Received: 14 October, 2017; Accepted: 26 October, 2017; Published: 28 October, 2017
Ojiya Emmanuel Ameh, Lecturer, Department of Economics, Federal University Wukari, Nigeria, E-mail:
Ojiya EA, Okoh SA, Mamman AB, Chukwuemeka NJ (2017) An Empirical Analysis of the effect of Agricultural Input on Agricultural Productivity in Nigeria.Int J Agric Sc Food Technol 3(4): 077-085. DOI: 10.17352/2455-815X.000026
© 2017 Ojiya EA, et al. This is an open-access article distributed under the terms of the Creative Commons Attribution License, which permits unrestricted use, distribution, and reproduction in any medium, provided the original author and source are credited.

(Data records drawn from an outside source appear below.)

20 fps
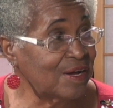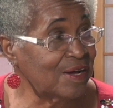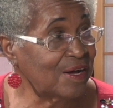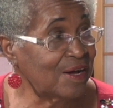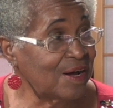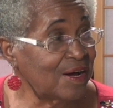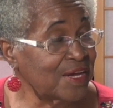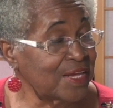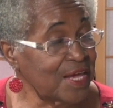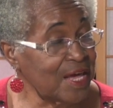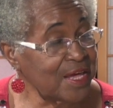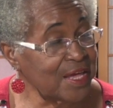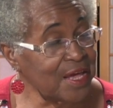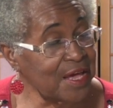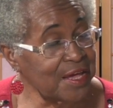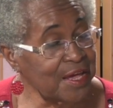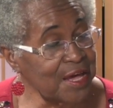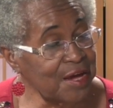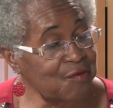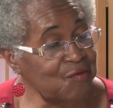a
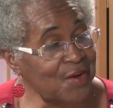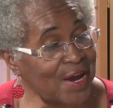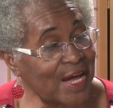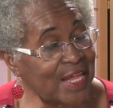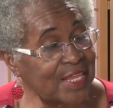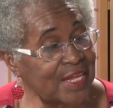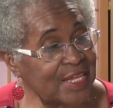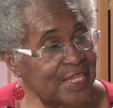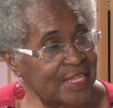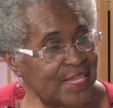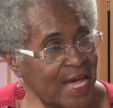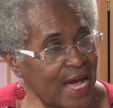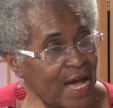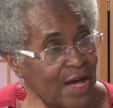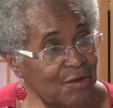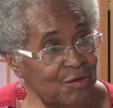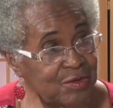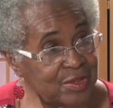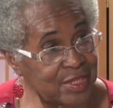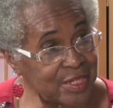KKK rally
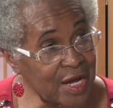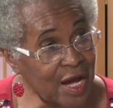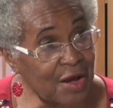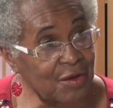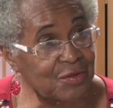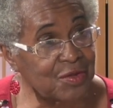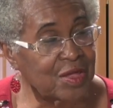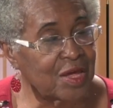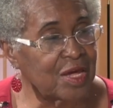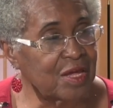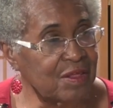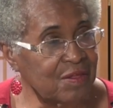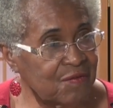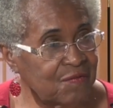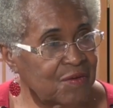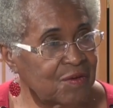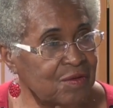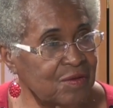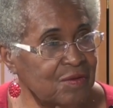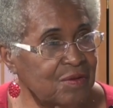downtown
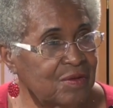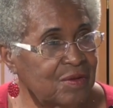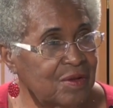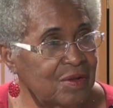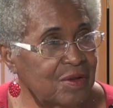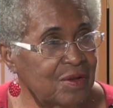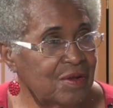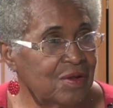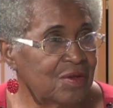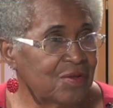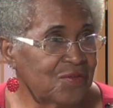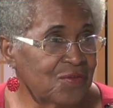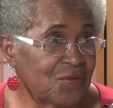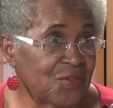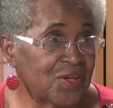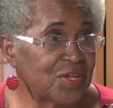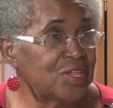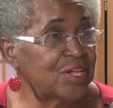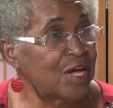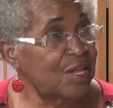Gainesville. So
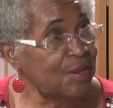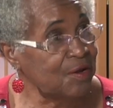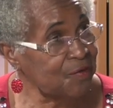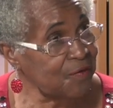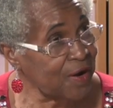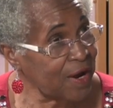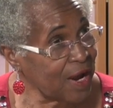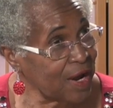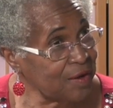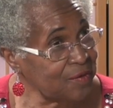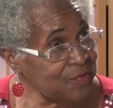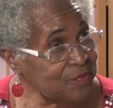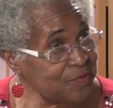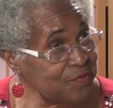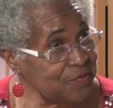they telegraphed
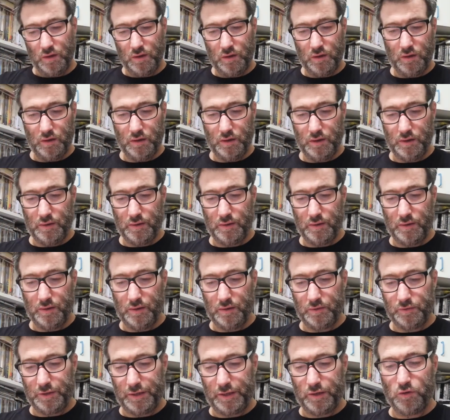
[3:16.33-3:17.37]

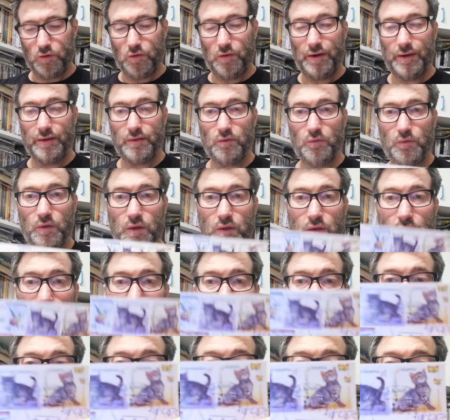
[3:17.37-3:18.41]
decorate with
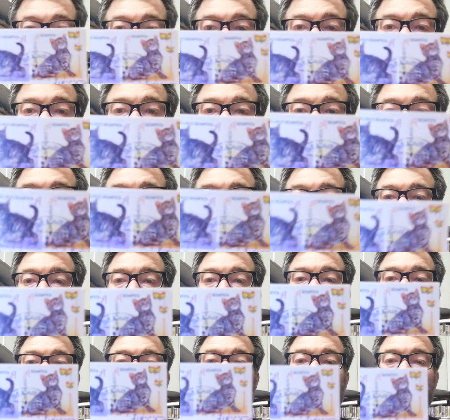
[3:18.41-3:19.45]
a lot of
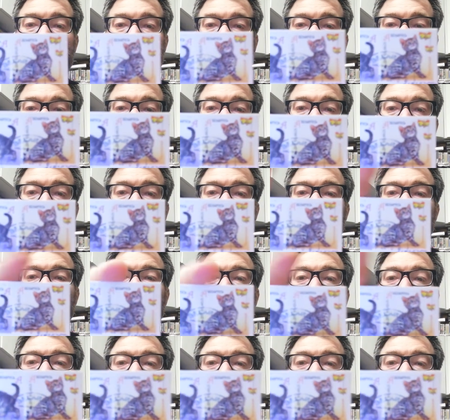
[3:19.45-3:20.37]
stamps,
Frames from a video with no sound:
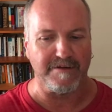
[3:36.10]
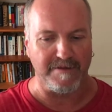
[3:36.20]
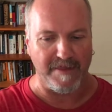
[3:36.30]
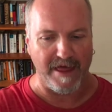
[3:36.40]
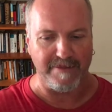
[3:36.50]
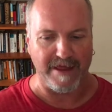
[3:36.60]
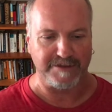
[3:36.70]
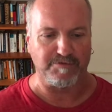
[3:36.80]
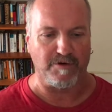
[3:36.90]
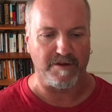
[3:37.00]

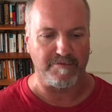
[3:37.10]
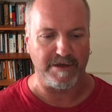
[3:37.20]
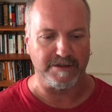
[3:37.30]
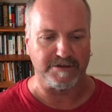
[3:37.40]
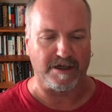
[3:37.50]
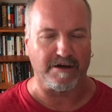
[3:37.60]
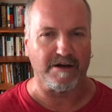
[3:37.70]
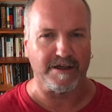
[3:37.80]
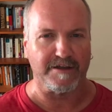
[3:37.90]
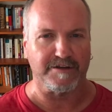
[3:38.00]
that's one of the major. I'll
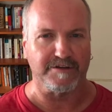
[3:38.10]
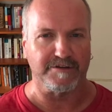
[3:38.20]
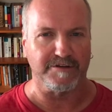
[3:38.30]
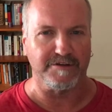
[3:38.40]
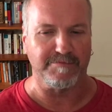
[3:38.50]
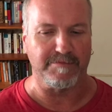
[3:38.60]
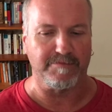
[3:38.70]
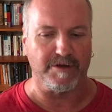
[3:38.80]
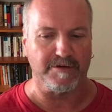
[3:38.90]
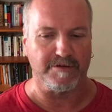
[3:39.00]
get into the
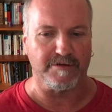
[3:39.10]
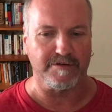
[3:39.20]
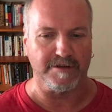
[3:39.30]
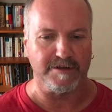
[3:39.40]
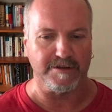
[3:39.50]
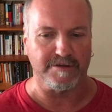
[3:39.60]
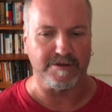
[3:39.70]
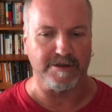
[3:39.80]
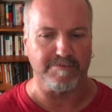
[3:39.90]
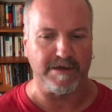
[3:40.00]

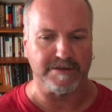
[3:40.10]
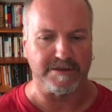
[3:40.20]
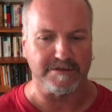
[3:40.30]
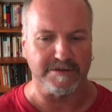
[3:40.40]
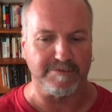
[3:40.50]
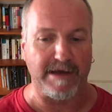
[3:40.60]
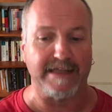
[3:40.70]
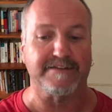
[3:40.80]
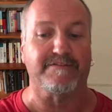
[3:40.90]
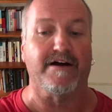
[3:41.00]
basically the
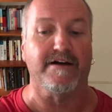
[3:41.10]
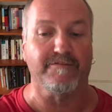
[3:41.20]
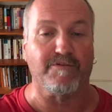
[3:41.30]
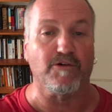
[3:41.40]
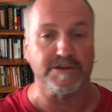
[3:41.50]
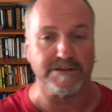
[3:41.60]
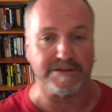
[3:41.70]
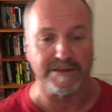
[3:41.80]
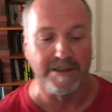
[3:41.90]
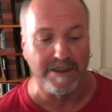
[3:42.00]
pacifying
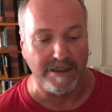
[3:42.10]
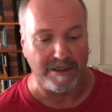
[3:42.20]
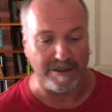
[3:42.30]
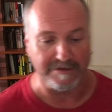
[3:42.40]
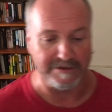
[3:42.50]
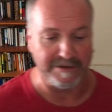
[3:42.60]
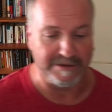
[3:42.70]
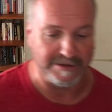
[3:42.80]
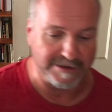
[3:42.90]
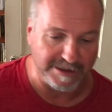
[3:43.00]
forces that did
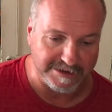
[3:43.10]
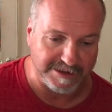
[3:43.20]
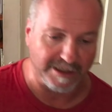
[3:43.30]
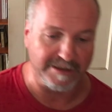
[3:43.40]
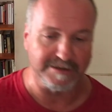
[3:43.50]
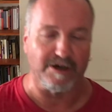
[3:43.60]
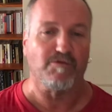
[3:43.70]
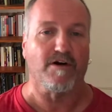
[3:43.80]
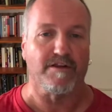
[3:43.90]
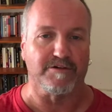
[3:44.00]
this in a second.
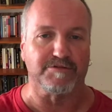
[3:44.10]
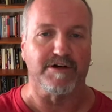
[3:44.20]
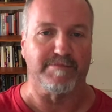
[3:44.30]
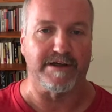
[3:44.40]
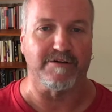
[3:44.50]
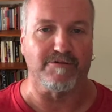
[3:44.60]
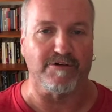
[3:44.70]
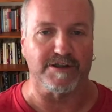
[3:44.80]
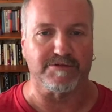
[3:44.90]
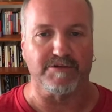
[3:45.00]
One of those would have been, of
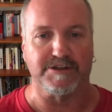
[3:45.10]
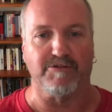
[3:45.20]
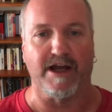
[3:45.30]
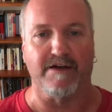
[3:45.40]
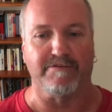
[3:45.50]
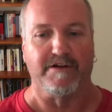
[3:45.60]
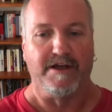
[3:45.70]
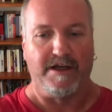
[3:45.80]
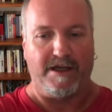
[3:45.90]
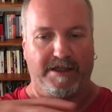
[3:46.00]
course, once you have
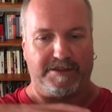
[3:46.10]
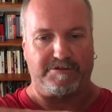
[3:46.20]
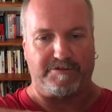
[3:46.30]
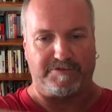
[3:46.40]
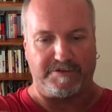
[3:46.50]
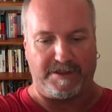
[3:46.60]
a sort of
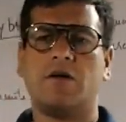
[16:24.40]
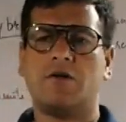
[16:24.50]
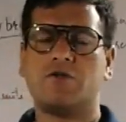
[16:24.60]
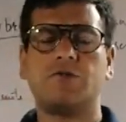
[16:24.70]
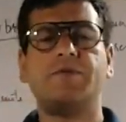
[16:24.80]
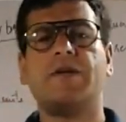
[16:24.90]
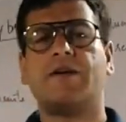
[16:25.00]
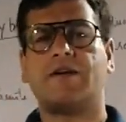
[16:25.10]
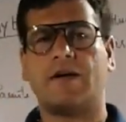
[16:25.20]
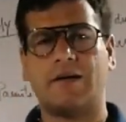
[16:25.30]

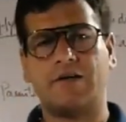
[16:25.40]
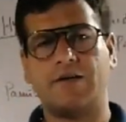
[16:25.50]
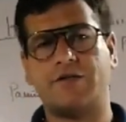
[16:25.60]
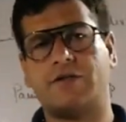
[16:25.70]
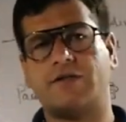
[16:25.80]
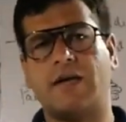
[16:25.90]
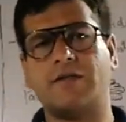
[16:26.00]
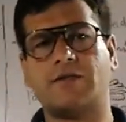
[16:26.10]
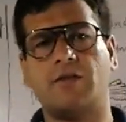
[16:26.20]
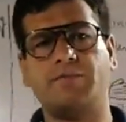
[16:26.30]
superior characteristics
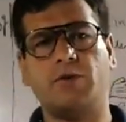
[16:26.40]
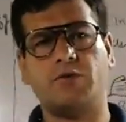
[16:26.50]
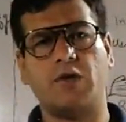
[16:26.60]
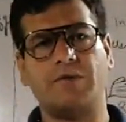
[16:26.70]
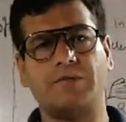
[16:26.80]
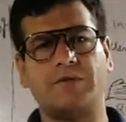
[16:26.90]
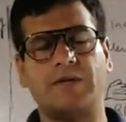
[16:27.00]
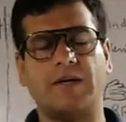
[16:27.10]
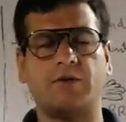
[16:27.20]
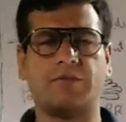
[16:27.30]
as compared to
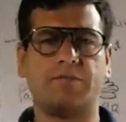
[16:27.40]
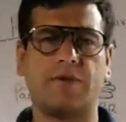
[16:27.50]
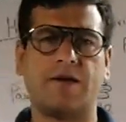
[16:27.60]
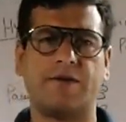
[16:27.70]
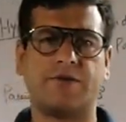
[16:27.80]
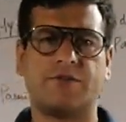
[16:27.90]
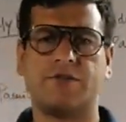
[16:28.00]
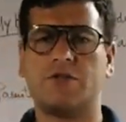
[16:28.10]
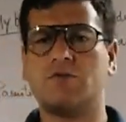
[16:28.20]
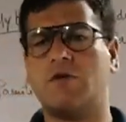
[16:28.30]
that of the parents.
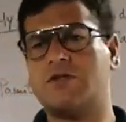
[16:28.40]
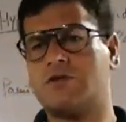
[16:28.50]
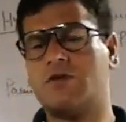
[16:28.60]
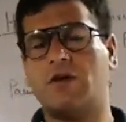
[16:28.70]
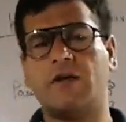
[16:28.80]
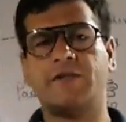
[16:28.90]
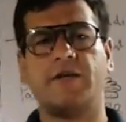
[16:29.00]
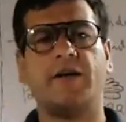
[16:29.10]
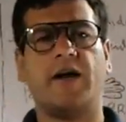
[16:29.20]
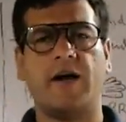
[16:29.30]
This is what is called as
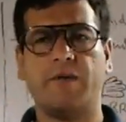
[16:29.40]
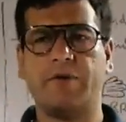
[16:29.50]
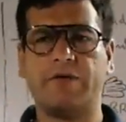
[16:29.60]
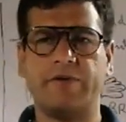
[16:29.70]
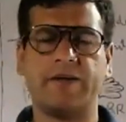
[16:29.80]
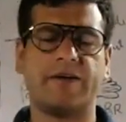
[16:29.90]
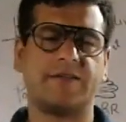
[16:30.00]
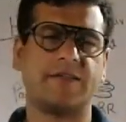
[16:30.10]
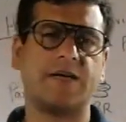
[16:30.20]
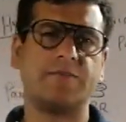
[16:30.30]
hybrid vigor.
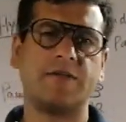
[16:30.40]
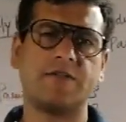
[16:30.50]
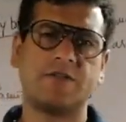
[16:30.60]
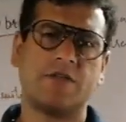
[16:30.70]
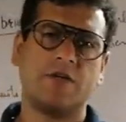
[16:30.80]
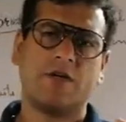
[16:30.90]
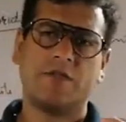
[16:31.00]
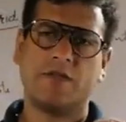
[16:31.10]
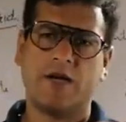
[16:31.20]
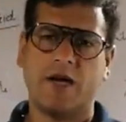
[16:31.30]
That means
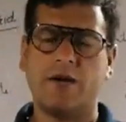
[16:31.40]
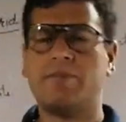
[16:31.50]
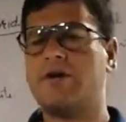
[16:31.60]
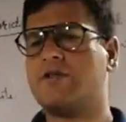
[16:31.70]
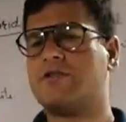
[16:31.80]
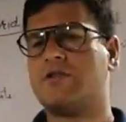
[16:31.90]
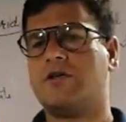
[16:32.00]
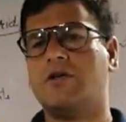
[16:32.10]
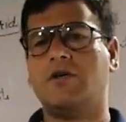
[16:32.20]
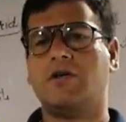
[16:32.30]
the hybrid
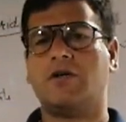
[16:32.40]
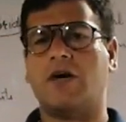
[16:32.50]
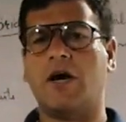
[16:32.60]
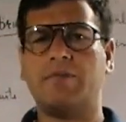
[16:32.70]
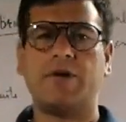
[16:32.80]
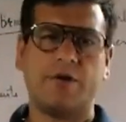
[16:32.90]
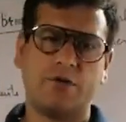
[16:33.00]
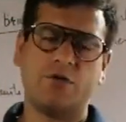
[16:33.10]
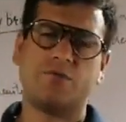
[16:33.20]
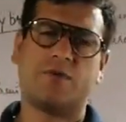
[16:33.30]

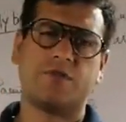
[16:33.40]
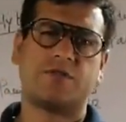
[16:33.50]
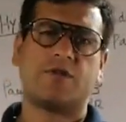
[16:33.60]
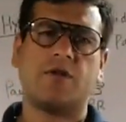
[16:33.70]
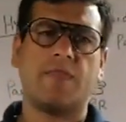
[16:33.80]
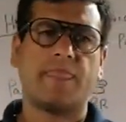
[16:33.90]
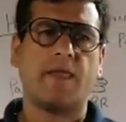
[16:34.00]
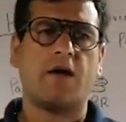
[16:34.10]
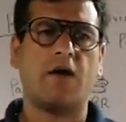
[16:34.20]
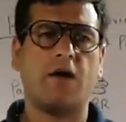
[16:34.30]
individuals
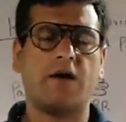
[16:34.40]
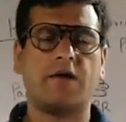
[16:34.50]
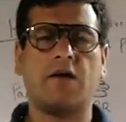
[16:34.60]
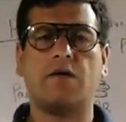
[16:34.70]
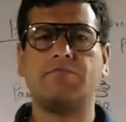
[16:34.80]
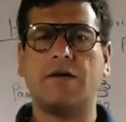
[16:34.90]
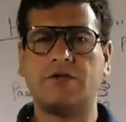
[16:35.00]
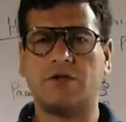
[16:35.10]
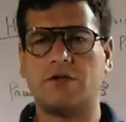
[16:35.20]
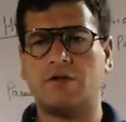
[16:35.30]
are
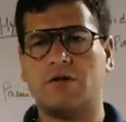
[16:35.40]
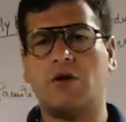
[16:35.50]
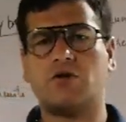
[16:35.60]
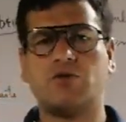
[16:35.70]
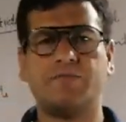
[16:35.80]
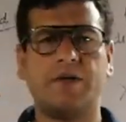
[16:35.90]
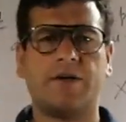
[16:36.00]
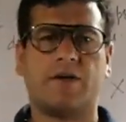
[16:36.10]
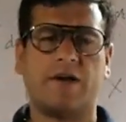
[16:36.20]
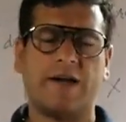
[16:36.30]
better or
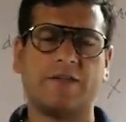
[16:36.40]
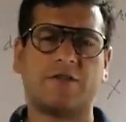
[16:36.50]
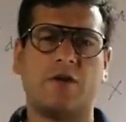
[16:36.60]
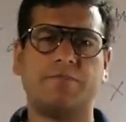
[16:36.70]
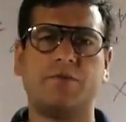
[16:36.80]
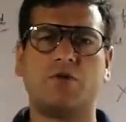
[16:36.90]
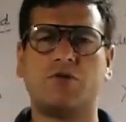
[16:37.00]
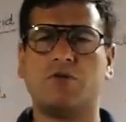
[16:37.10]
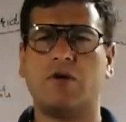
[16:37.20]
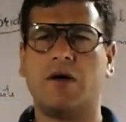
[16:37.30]
superior as compared to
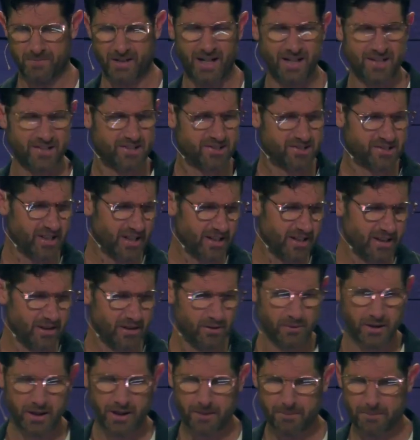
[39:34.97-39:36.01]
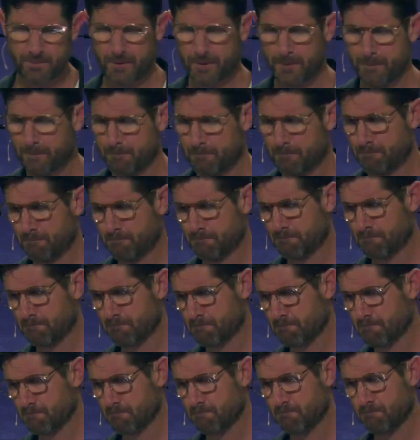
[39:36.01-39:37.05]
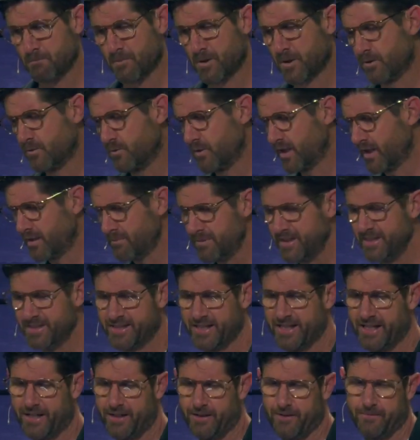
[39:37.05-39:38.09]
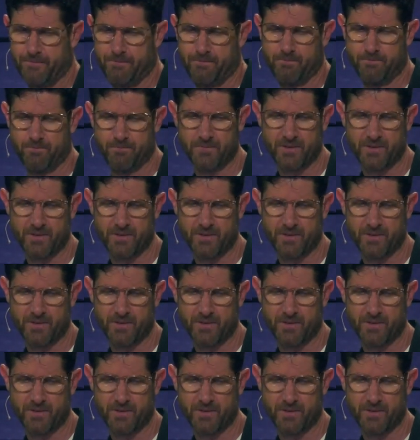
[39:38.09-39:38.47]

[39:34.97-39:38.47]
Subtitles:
I set you up, you let me down,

Agricultural productivity; Credit to farmers; Tractors; Government spending; OLS
The main object of this study is to investigate the effect of Agricultural input on Agricultural productivity in Nigeria from 1990 to 2016 using secondary annual time series data sourced from World Bank database (2016) and Central Bank of Nigeria Statistical Bulletin (2016). The methodology adopted for the study was first and foremost unit root test by Augmented Dickey-Fuller (ADF) approach; a test for long-run relationship (Johansen cointegration), Granger causality test and then the Ordinary Least Squares (OLS) multiple regression method. Variables in the model were both stationary as well as exhibited long-run equilibrium relationship. Empirical OLS regression result revealed an inverse relationship between government expenditure and agricultural output. Deriving from the findings, the study recommended the following for policy implementation: The Nigerian government should put in place policies and modalities that will encourage existing banks (both commercial and agricultural banks) to make credit facilities readily available to farmers with personnel assigned to monitor and ensure that such funds are judiciously used for the purpose which it is taken; Government must provide funds to acquire sophisticated farm tools (harvesters, tractors, herbicides, fertilizer etc.) and as well build irrigation, dams, storage facilities and establish food processing industries across the country to enable farmers increase productivity, process and preserve their food stuff; Finally, government spending on agricultural sector must of a necessity be increased. The present lackluster and uninspiring attitude of government to management of appropriated funds must change. Corrupt civil servants, contractors and bureaucrats who divert and misappropriate allocated funds for the growth of the sector must be punished to serve as a deterrent to other intending treasury looters. The various financial crimes commissions such as EFCC and ICPC should be strengthen to do this.
Background to the study
Agricultural development is one of the most powerful tools to end extreme poverty, boost shared prosperity and feed a projected 9.7 billion people by 2050. Growth in the agriculture sector is two to four times more effective in raising incomes among the poorest compared to other sectors. 2016 analyses found that 65% of poor working adults made a living through agriculture. Agriculture is also crucial to economic growth: in 2014, it accounted for one-third of global gross-domestic product (GDP) . Agriculture is the science or practice of farming, including cultivation of the soil for the growing of crops and the rearing of animals to provide food, wool, and other products while agricultural productivity is increase in per capita output of agricultural produce (Stamp 1970). To meet the needs of a world population expected to reach nine billion by 2050, agricultural production will need to increase by at least 60 percent . Due to its relative importance and future gains, it is known to be a major source of raw materials for processing industries in the manufacturing of finished goods and services. It produces about 80% of all manufacturing industries’ raw materials used in the production of finished goods in most economies of the world. For many years, productivity has been a key issue of agricultural development strategies because of its impact on economic growth and development. It is also a known fact that the easiest means through which mankind can get out of poverty to a condition of relative material affluence is by increasing agricultural productivity. Productivity improvements create the wealth that can be used to meet the needs of the future.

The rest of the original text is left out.